« La corruption généralisée et la mise à l’écart de la Constitution de 1987 ont alimenté le vide institutionnel actuel ». L’évêque d’Anse-à-Veau-Miragoâne, Mgr Pierre-André Dumas, estime que l’effondrement de la gouvernance et l’insécurité généralisée rendent illusoire l’organisation d’élections crédibles en Haïti en 2026 sans rétablissement préalable de l’ordre constitutionnel.
Miami — Pierre-André Dumas, évêque d’Anse-à-Veau-Miragoâne et vice-président de la Conférence épiscopale haïtienne, a averti que les élections prévues en 2026 ne pourront être ni libres ni démocratiques en l’absence d’une sécurité totale sur l’ensemble du territoire national. Le prélat s’exprimait depuis Miami, où il se remet d’une tentative d’assassinat survenue en février 2024, liée, selon l’Église, à son engagement en faveur de la paix.
Dans son analyse relayée par des médias haïtiens, Mgr Dumas décrit une population confrontée à une insécurité quotidienne, à la pauvreté et à la violence armée, tout en mettant en avant la résilience du peuple haïtien. Il estime que cette capacité de résistance repose sur une foi chrétienne profondément ancrée, permettant aux citoyens de refuser la peur et de nourrir l’espérance d’une reconstruction nationale.
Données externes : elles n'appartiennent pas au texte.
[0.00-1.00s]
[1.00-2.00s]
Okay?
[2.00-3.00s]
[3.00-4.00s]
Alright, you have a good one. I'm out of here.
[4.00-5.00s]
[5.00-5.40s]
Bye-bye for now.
Le diagnostic de l’Église catholique sur la crise politique se veut sans concession. Le prélat dénonce une faillite de la gouvernance, marquée par la prédominance des intérêts partisans, l’absence de vision morale et le contrôle de vastes portions du territoire par des groupes armés. Selon lui, la corruption généralisée et la mise à l’écart de la Constitution de 1987 ont alimenté le vide institutionnel actuel.
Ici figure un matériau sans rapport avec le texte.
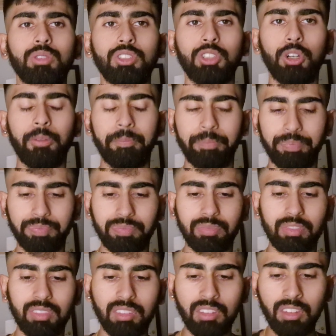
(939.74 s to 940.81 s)
So
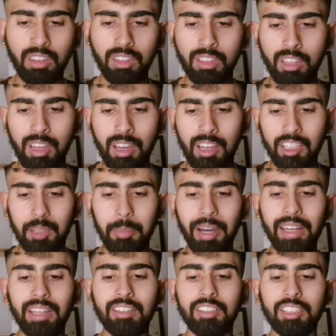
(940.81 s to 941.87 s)
the
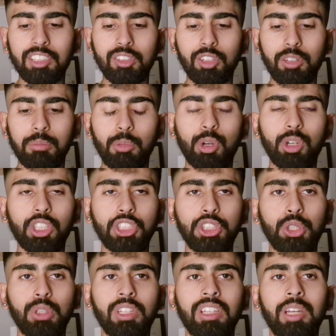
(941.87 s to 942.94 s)
batting does look more
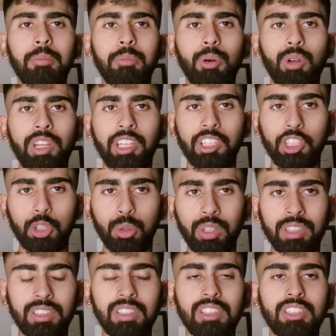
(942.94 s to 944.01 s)
assured than their bowling going
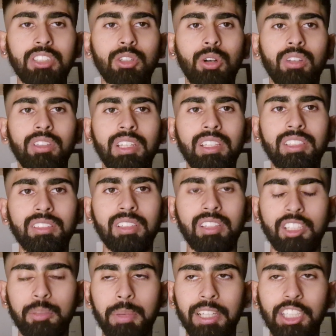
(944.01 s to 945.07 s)
into this contest, and
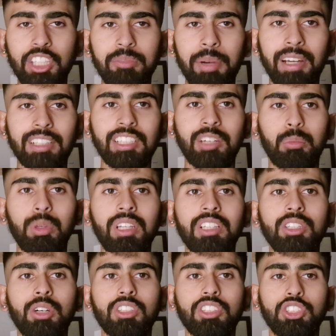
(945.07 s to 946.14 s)
especially if Pakistan win the
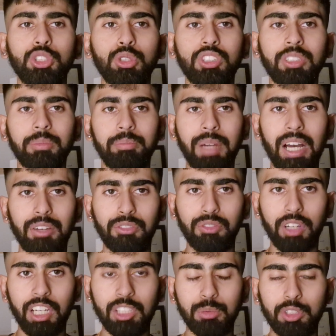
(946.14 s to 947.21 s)
toss and choose to bat
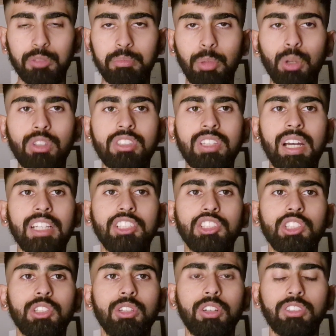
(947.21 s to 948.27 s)
first, which both sides
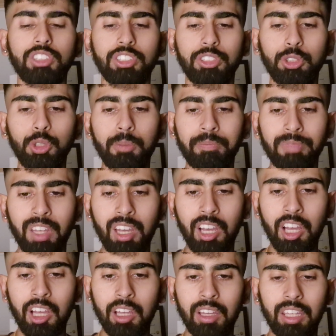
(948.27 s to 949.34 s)
should look to do,
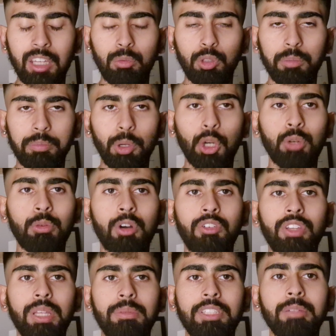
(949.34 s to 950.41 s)
it would bode well for
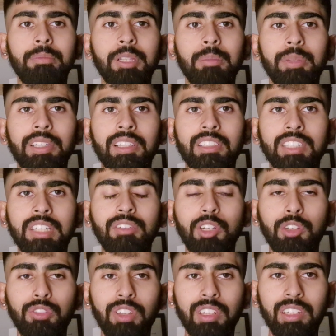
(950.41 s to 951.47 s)
them simply because even
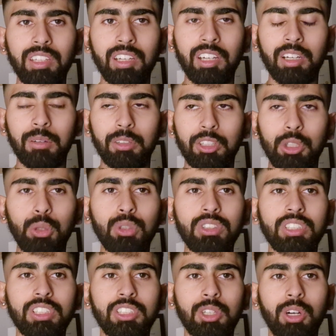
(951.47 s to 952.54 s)
if India lose
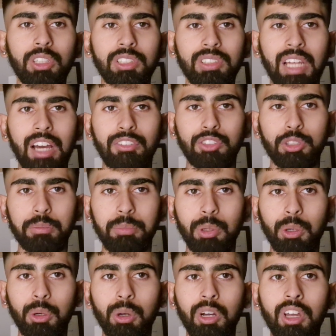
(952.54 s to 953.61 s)
the toss and have to
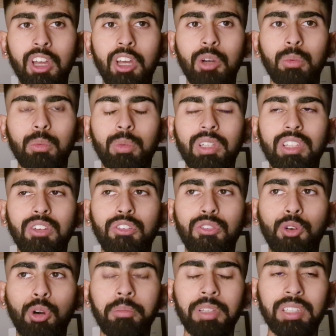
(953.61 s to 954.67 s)
bowl, with the
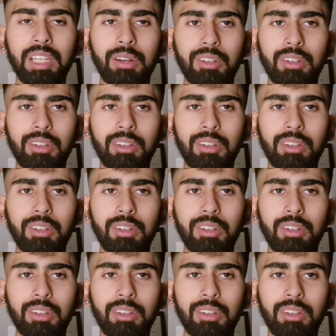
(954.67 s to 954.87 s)
form that their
L’Église appelle à une transition fondée sur la réconciliation nationale et la refondation des institutions, affirmant que l’espérance chrétienne doit guider l’action civique et politique. Pour Mgr Dumas, seule une transition pacifique, assortie du rétablissement de l’ordre constitutionnel, peut créer les conditions d’un processus électoral crédible en 2026.